EXERCISE INSTRUCTIONS: In your copy, reproduce the entries exactly as they are, minus the images.

⁂

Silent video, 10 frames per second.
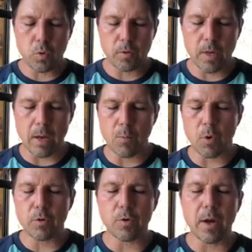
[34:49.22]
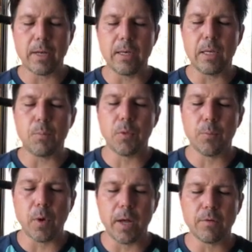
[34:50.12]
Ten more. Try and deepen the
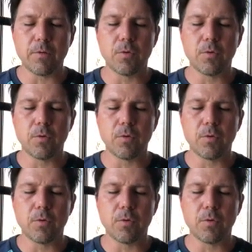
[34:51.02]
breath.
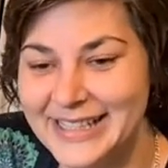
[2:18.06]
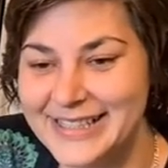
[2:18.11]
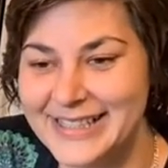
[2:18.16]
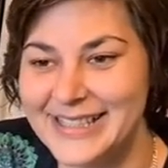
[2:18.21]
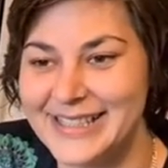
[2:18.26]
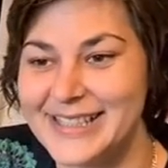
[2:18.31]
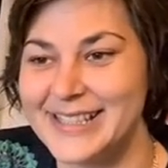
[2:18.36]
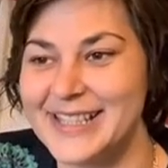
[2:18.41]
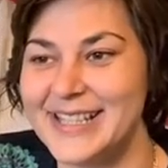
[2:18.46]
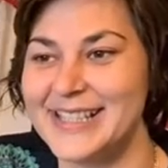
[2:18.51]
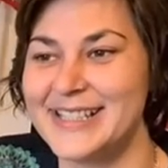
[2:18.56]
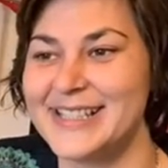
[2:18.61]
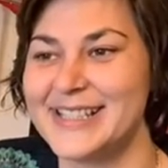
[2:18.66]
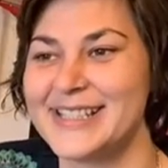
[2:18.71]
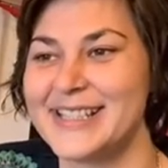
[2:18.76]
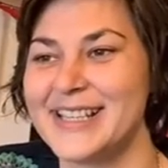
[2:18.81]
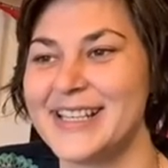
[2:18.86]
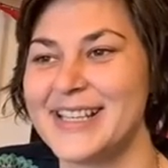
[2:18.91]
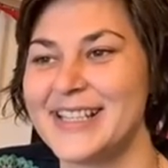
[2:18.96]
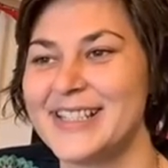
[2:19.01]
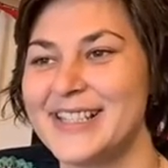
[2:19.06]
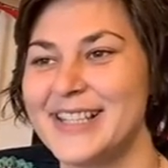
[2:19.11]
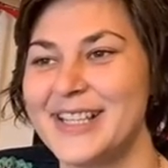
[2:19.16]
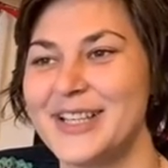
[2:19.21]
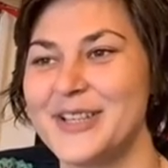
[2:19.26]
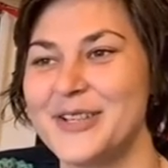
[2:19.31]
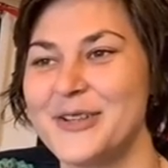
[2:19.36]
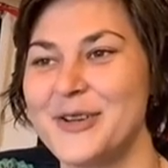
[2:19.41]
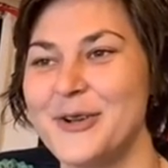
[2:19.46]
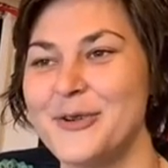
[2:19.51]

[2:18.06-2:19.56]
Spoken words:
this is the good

⁂

TASK OUTPUT:
Silent video, 10 frames per second.
[34:49.22]
[34:50.12]
Ten more. Try and deepen the
[34:51.02]
breath.
[2:18.06]
[2:18.11]
[2:18.16]
[2:18.21]
[2:18.26]
[2:18.31]
[2:18.36]
[2:18.41]
[2:18.46]
[2:18.51]
[2:18.56]
[2:18.61]
[2:18.66]
[2:18.71]
[2:18.76]
[2:18.81]
[2:18.86]
[2:18.91]
[2:18.96]
[2:19.01]
[2:19.06]
[2:19.11]
[2:19.16]
[2:19.21]
[2:19.26]
[2:19.31]
[2:19.36]
[2:19.41]
[2:19.46]
[2:19.51]

[2:18.06-2:19.56]
Spoken words:
this is the good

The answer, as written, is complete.